Tia Pattyawati Sutresna: Punya Jiwa Sosial Tinggi Sejak Kecil

“Sejak kecil saya memang memiliki ketertarikan yang besar terhadap dunia sosial, saat SMA saya aktif jadi relawan membagikan makanan untuk homeless. Bahkan, sejak SMP saya sudah punya anak angkat dari India yang saya sponsori melalui organisasi non-profit,” ujarnya dalam percakapan melalui surel.

Perempuan ini tumbuh dengan ketertarikan tinggi akan isu sosial, salah satunya Social Injustice atau ketimpangan sosial. Setelah selesai menempuh pendidikan S2-nya di Middlesex University Bussiness School, London, Inggris, ia mendirikan Yayasan Bulir Padi, sebuah yayasan yang fokus membantu anak—anak jalanan yang termajinalkan untuk kembali ke sekolah, mendapat pendidikan layak dan keluar dari lingkaran kemiskinan. Perkenalkan, namanya adalah Tia Pattyawati Sutresna.

Semenjak didirikan pada 2002 lalu, yayasan miliknya ini telah membantu kurang lebih 350 anak di beberapa daerah marjinal di Jakarta. Bantuan yang diberikan berupa bantuan biaya pendidikan atau beasiswa SMU dalam program bernama “Belajar untuk Maju” dan sejumlah workshop yang bertujuan untuk mengembangkan skill dan membentuk karakter anak jalanan. Tak hanya itu, YBP juga telah membangun 2 Pustaka Bulir Padi di Bidaracina dan Palmerah. Pustaka tersebut memiliki 4000 koleksi buku di dalamnya.

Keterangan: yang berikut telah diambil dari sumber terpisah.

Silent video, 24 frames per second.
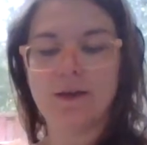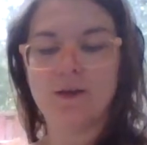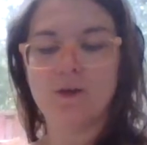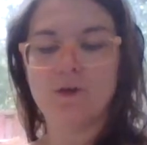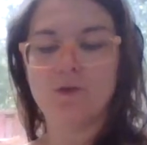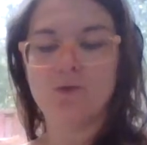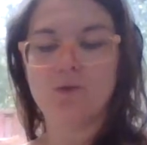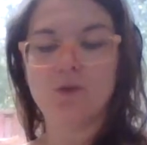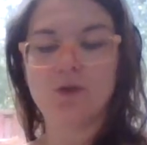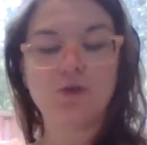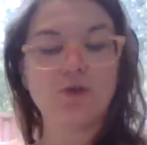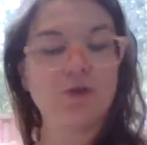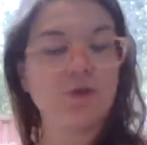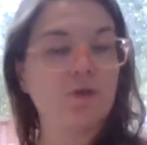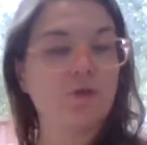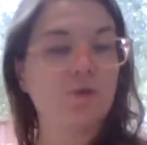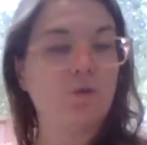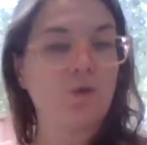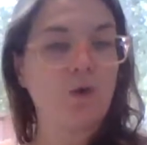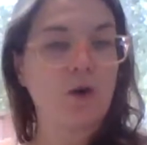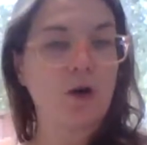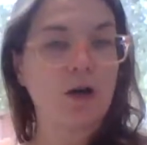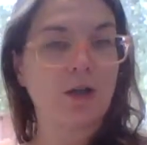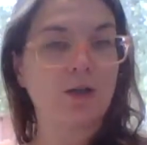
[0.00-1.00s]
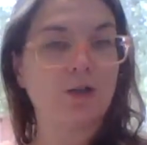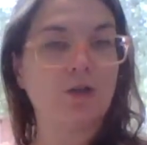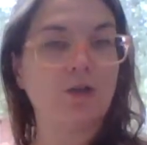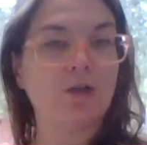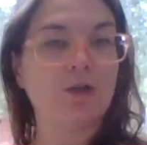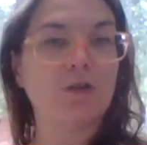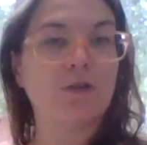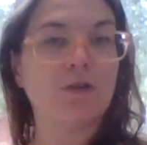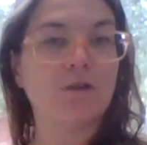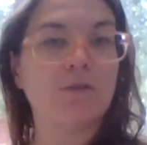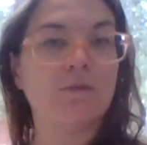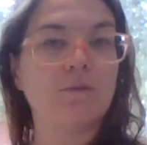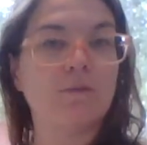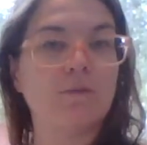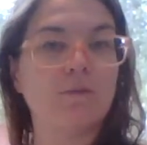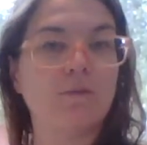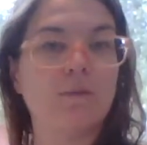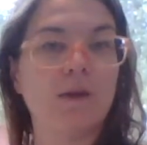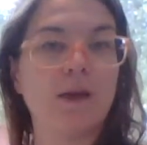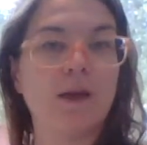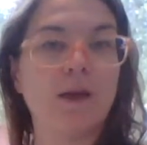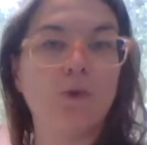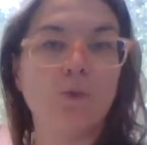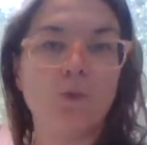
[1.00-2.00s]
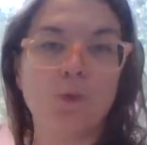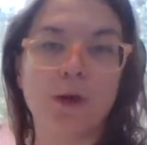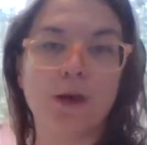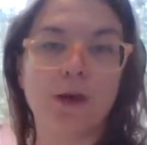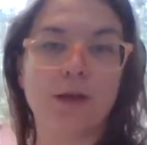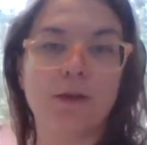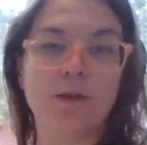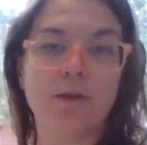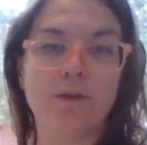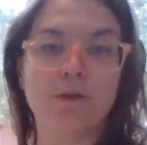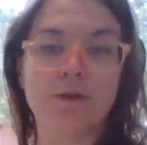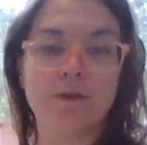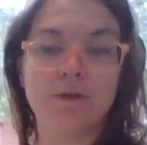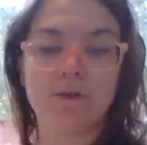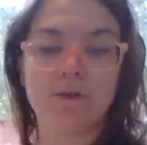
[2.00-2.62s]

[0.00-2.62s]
We just watched and waited.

Tambahnya, “Saya dan teman-teman juga memberikan anak-anak binaan kami kesempatan untuk kerja magang di perusahaan-perusahaan mitra kerja kami.”

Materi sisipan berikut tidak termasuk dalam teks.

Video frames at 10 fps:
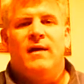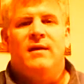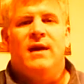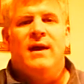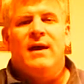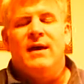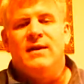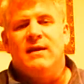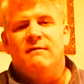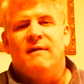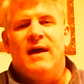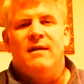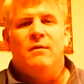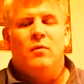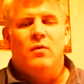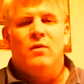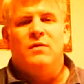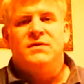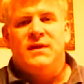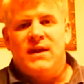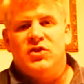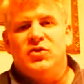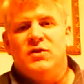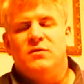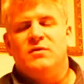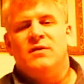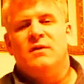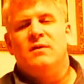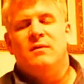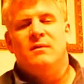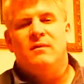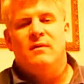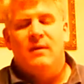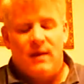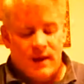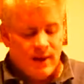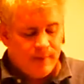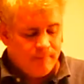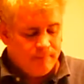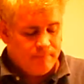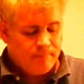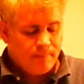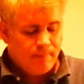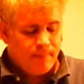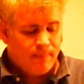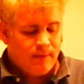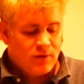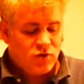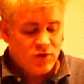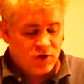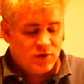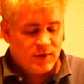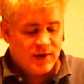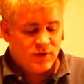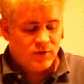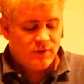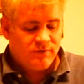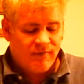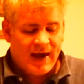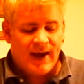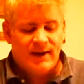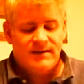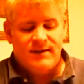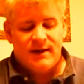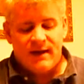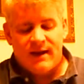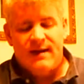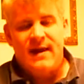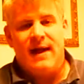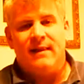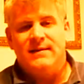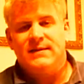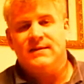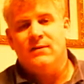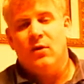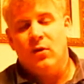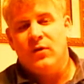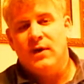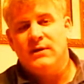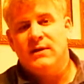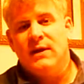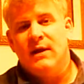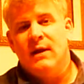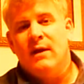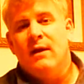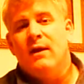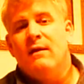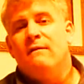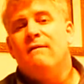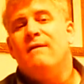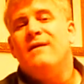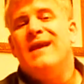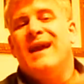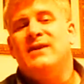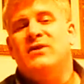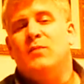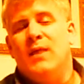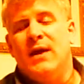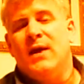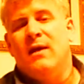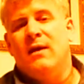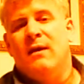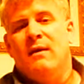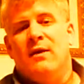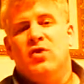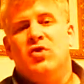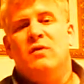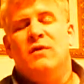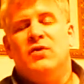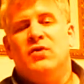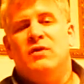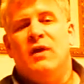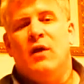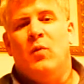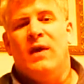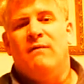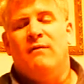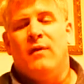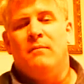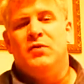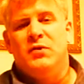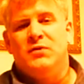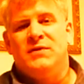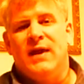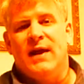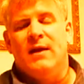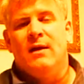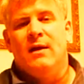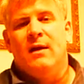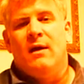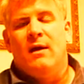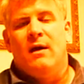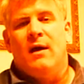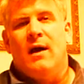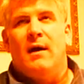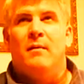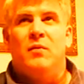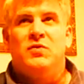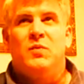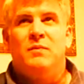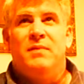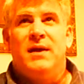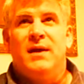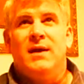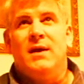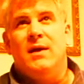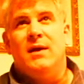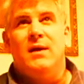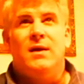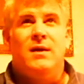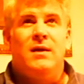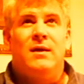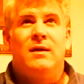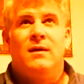and identify the rules, issues, um, judicial history, facts, analysis, and holdings. For next week, do the week from Tuesday, which would be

Pendirian Yayasan Bulir Padi diceritakan perempuan yang akrab dipanggil dengan nama Tia ini bermula saat ia dan beberapa temannya iba melihat kondisi anak jalanan yang didominasi dengan anak-anak di bawah umur. Tak hanya iba, mereka kemudian memutuskan untuk mengambil langkah dengan turun ke lapangan dan berbincang dengan anak-anak tersebut dengan bantuan sebuah yayasan yang menaungi anak jalanan.

Dari obrolan itu mereka sadar bahwa ada PR besar yang harus mereka selesaikan, yakni membawa anak-anak ini kembali ke sekolah dan mendapat pendidikan. Pasalnya dikatakan Tia, karena terlalu lama di jalanan, perspektif dan mentalitas anak-anak ini telah berubah, sehingga agak sulit untuk membalikan keadaan.

“kami lebih baik melakukan ‘intervensi’ dengan berusaha supaya anak-anak tersebut tidak putus sekolah lalu terjun menjadi anak jalanan. Karena memang ekonomi adalah salah satu faktor penyebab untuk putus sekolah, disitulah YBP berperan. Tidak hanya fokus dengan pendidikan, kami juga bimbing karakternya supaya mereka menjadi pribadi yang mandiri dan dapat berkontribusi positif dalam komunitas,” tulis Tia.

Tia dan teman-temannya juga percaya bahwa pendidikan dapat membantu anak-anak dan masyarakat marjinal lainnya keluar dari kemiskinan. Ia menekankan kalau “Knowledge is power”. Dengan senjata ini kepercayaan diri kaum marjinal dapat terbentuk, sehingga mereka berani bersuara dan berdaya, kemudian ambil andil dalam membangun bangsanya.

Latar belakang pemberian nama Yayasan Bulir Padi ini dikatakan Tia terinspirasi dari filsafat tanaman padi yang meskipun memiliki ukuran kecil bulir-bulirnya, namun bermanfaat untuk banyak orang. Lebih lanjut Tia menjelaskan, nama yayasan ini juga terinspirasi dari sifat padi yang merunduk bila berisi. Ini bermaksud agar meskipun sudah memiliki ilmu yang tinggi dan banyak, anak bina YBP tetap rendah hati dan berguna untuk masyarakat luas.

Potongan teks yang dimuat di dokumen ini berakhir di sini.